**Task to complete**
Give every line below again, exactly.

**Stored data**

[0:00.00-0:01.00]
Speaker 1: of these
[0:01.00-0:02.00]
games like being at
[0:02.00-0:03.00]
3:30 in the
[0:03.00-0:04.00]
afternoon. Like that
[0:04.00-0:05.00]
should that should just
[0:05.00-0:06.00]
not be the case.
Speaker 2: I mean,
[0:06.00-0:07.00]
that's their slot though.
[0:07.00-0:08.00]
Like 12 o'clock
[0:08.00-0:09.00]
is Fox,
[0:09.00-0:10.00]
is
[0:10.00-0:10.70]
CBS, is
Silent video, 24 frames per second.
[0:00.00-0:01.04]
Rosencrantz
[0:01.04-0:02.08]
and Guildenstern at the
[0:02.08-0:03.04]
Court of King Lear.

**Result below**
[0:00.00-0:01.00]
Speaker 1: of these
[0:01.00-0:02.00]
games like being at
[0:02.00-0:03.00]
3:30 in the
[0:03.00-0:04.00]
afternoon. Like that
[0:04.00-0:05.00]
should that should just
[0:05.00-0:06.00]
not be the case.
Speaker 2: I mean,
[0:06.00-0:07.00]
that's their slot though.
[0:07.00-0:08.00]
Like 12 o'clock
[0:08.00-0:09.00]
is Fox,
[0:09.00-0:10.00]
is
[0:10.00-0:10.70]
CBS, is
Silent video, 24 frames per second.
[0:00.00-0:01.04]
Rosencrantz
[0:01.04-0:02.08]
and Guildenstern at the
[0:02.08-0:03.04]
Court of King Lear.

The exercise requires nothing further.